**WORK REQUEST:** The copy should begin at the line containing "[2:16.44-2:17.44]" and end with the last line below, every line exact and no picture included.

:: RECORD EXCERPTS ::

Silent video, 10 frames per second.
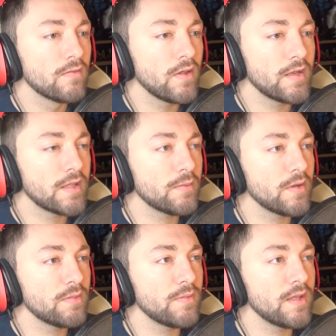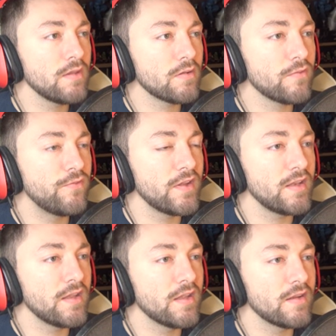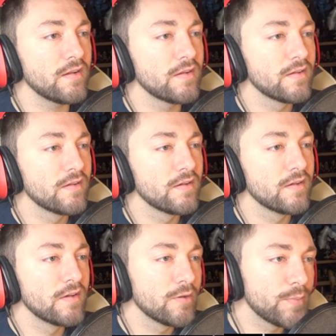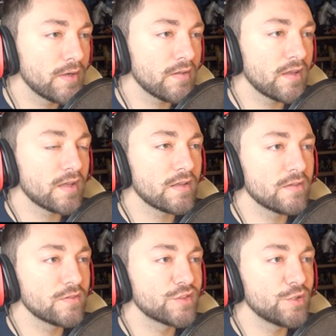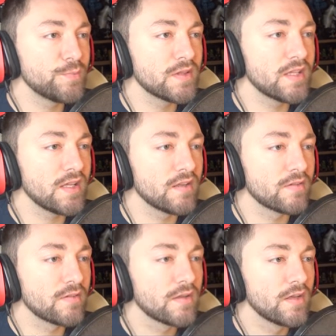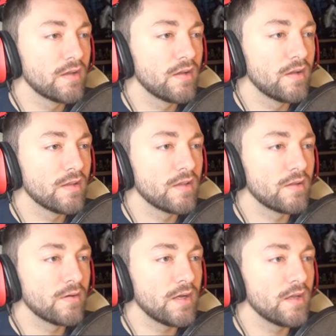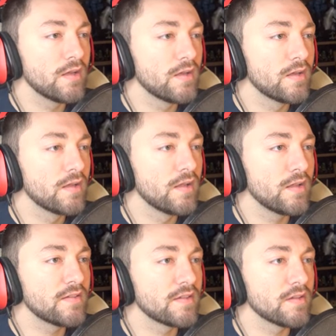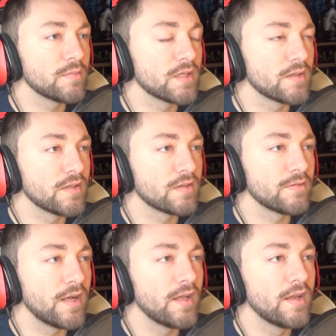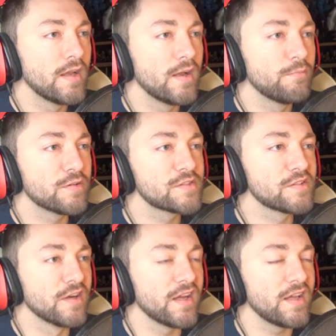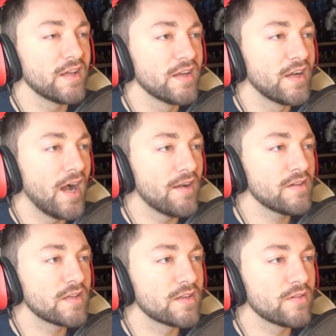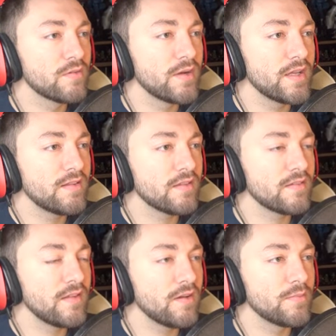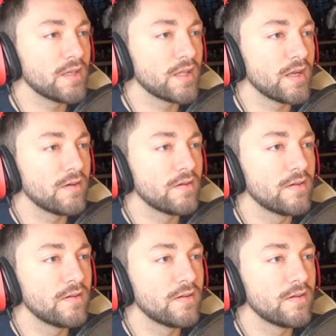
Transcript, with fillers: Vladdy, come with me. You can fit in here. Apparently, I gotta do stupid things. You know what? It's telling me to go this way, but screw it. I'm gonna go the way it doesn't tell me to go.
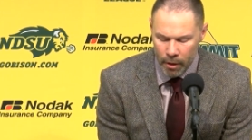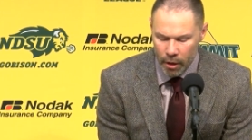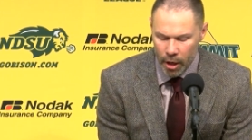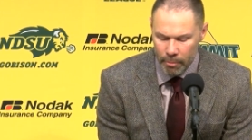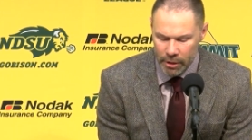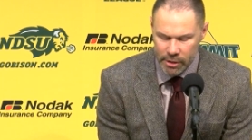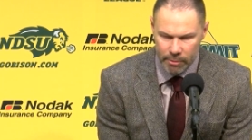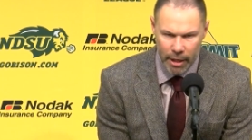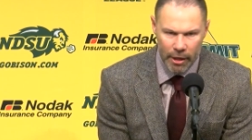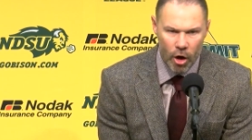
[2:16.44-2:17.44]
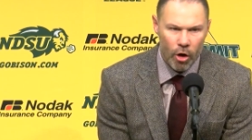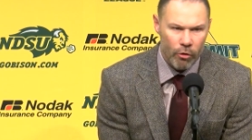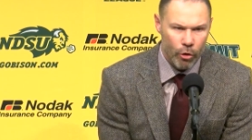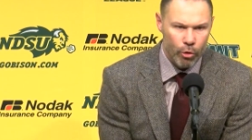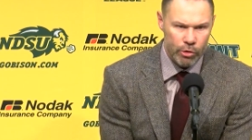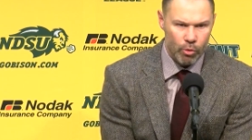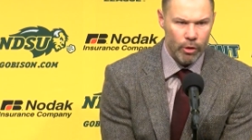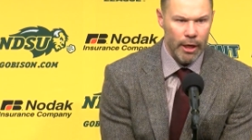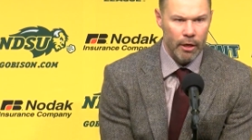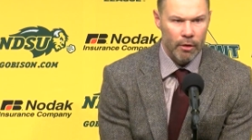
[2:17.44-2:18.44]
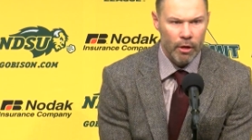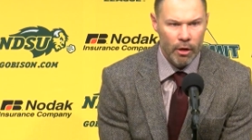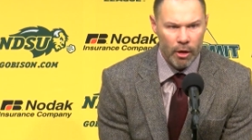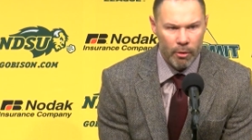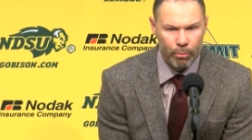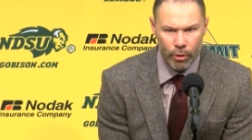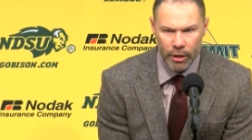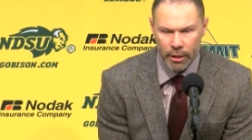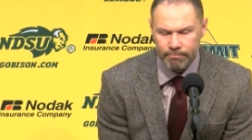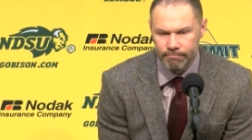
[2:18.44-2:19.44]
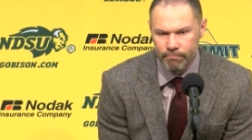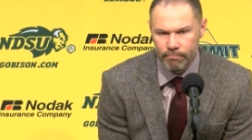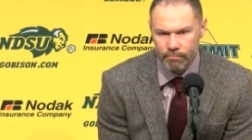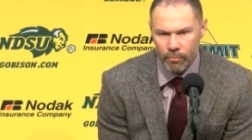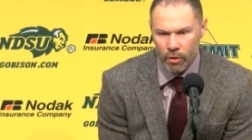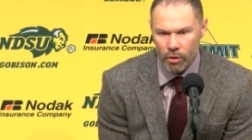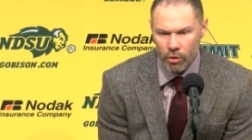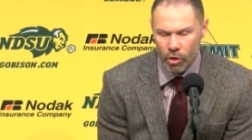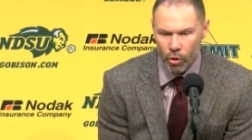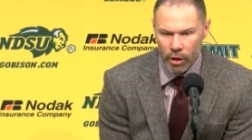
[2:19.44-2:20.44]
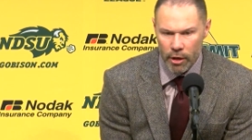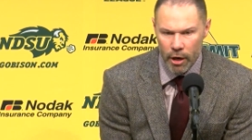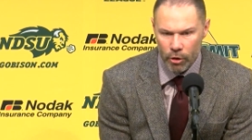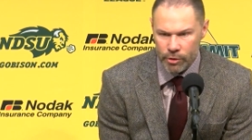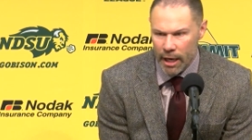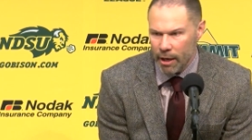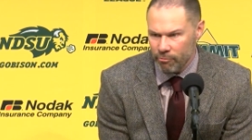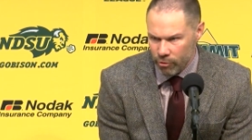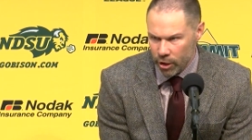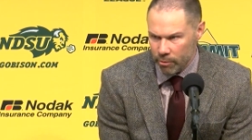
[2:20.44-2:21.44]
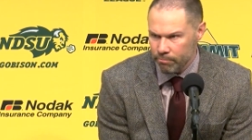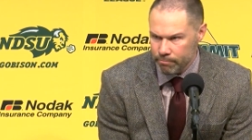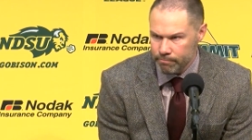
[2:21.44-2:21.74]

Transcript: uh, but it seemed like all those were at a, a, a pretty, you know, in a narrow time frame.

:::

**OUTPUT FOR THIS TASK:**
[2:16.44-2:17.44]
[2:17.44-2:18.44]
[2:18.44-2:19.44]
[2:19.44-2:20.44]
[2:20.44-2:21.44]
[2:21.44-2:21.74]

Transcript: uh, but it seemed like all those were at a, a, a pretty, you know, in a narrow time frame.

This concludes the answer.